In order to perform EDA on this dataset, I had to create a function that allows you to create labels for defining an 'adopted_user'.
Interesting findings
- Adopted Users accounted for ~12% of the dataset
- Source Creation - Adopted Users were mostly invited by Org_Invite and Guest_Invite
- Marketing Drip and Mailing List Opt didn't show anything to interesting
- The second highest adoption feature was the month of May
- The highest correlated feature were users invited to personal projects
Most Interesting Finding:
- The most interesting finding is that the least amount of registration occurred on May for adopted users, but it's the most registered in non-adopted users.
Further Investigation: It would be great if we can have more data about user activity.
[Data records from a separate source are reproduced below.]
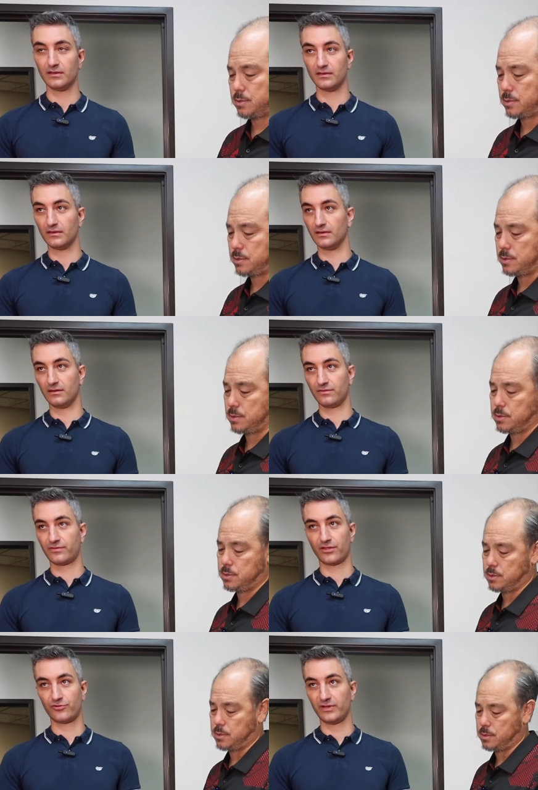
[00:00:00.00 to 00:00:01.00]
Speaker 1: uh,
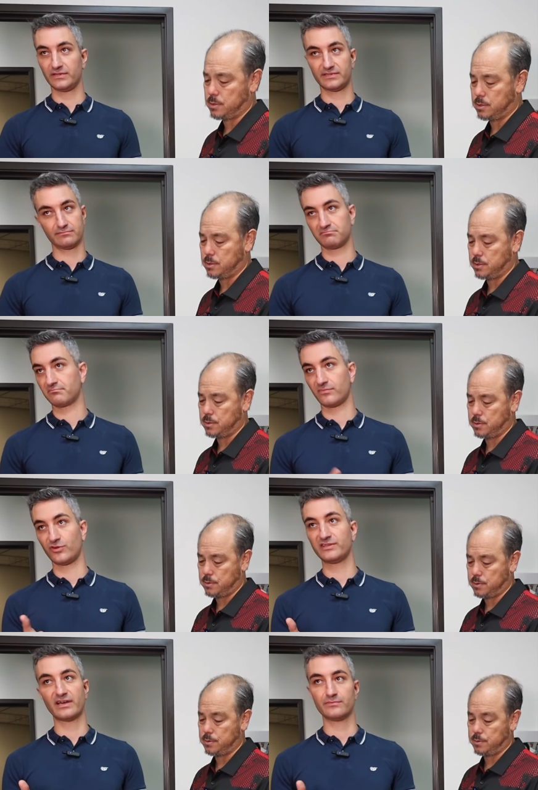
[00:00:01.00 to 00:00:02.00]
three three
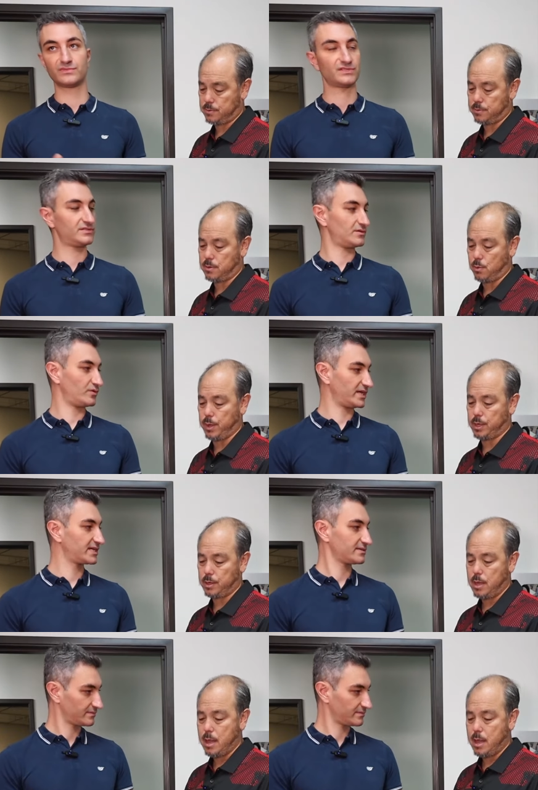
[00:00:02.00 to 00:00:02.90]
times a week. week.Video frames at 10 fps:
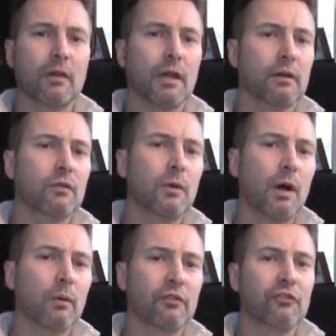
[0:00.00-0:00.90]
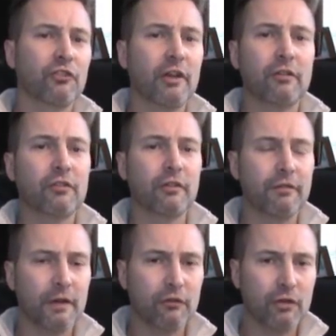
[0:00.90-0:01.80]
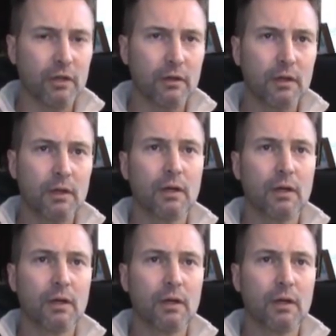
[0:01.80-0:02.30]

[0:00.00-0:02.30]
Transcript: I think you got 2 hours and change to finish it.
With the features given it was difficult to find any correlation with adoptive users.
Defining an "adopted user" as a user who has logged into the product on three seperate days in at least one seven-day period, identify which factors predict future user adoption.
Please send us:
- a brief writeup of your findings (the more conscise, thebetter -- no more than one page)
- summary tables
- graphs
- code
- queries that can help us understand your approach.
Please note any factors you considered or investigation you did, even if they did not pan out. Feel free to identify any further research or data you think would be valuable.